Data shown:
————————

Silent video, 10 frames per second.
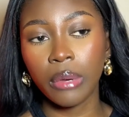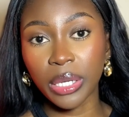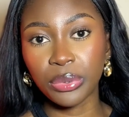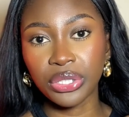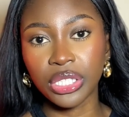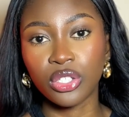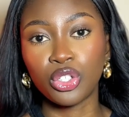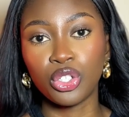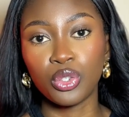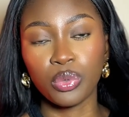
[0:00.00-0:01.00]
I bought this
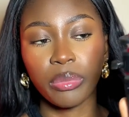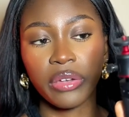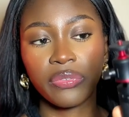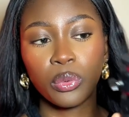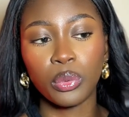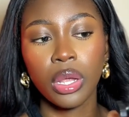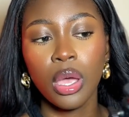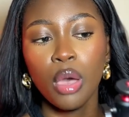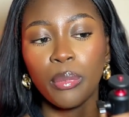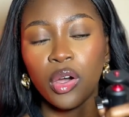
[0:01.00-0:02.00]
to use with my phone,
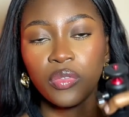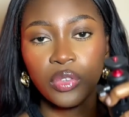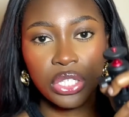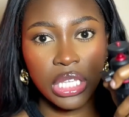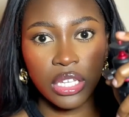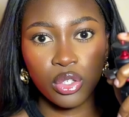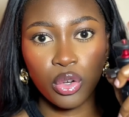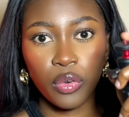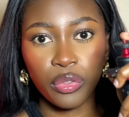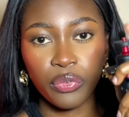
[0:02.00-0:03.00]
but obviously I took
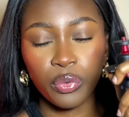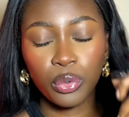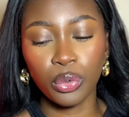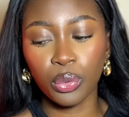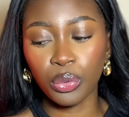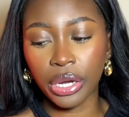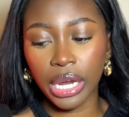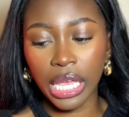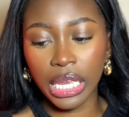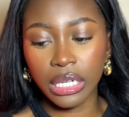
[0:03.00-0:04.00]
off the phone holder
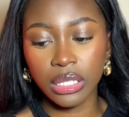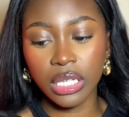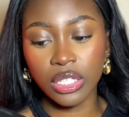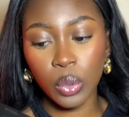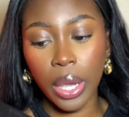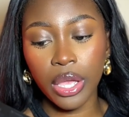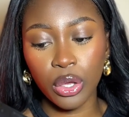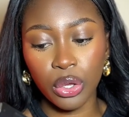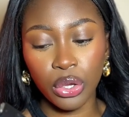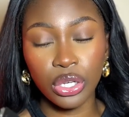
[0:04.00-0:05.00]
and it's quite
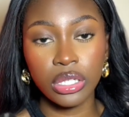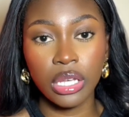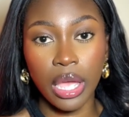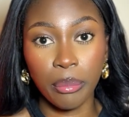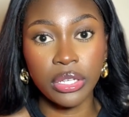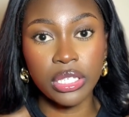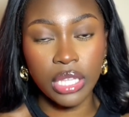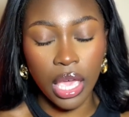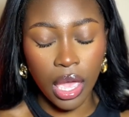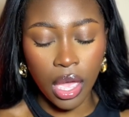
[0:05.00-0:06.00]
good, I must
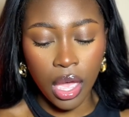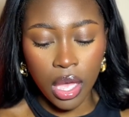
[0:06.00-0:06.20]
say.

————————

Goal of the exercise: Write every record out again exactly; no pictures belong in the copy.

Solution:
Silent video, 10 frames per second.
[0:00.00-0:01.00]
I bought this
[0:01.00-0:02.00]
to use with my phone,
[0:02.00-0:03.00]
but obviously I took
[0:03.00-0:04.00]
off the phone holder
[0:04.00-0:05.00]
and it's quite
[0:05.00-0:06.00]
good, I must
[0:06.00-0:06.20]
say.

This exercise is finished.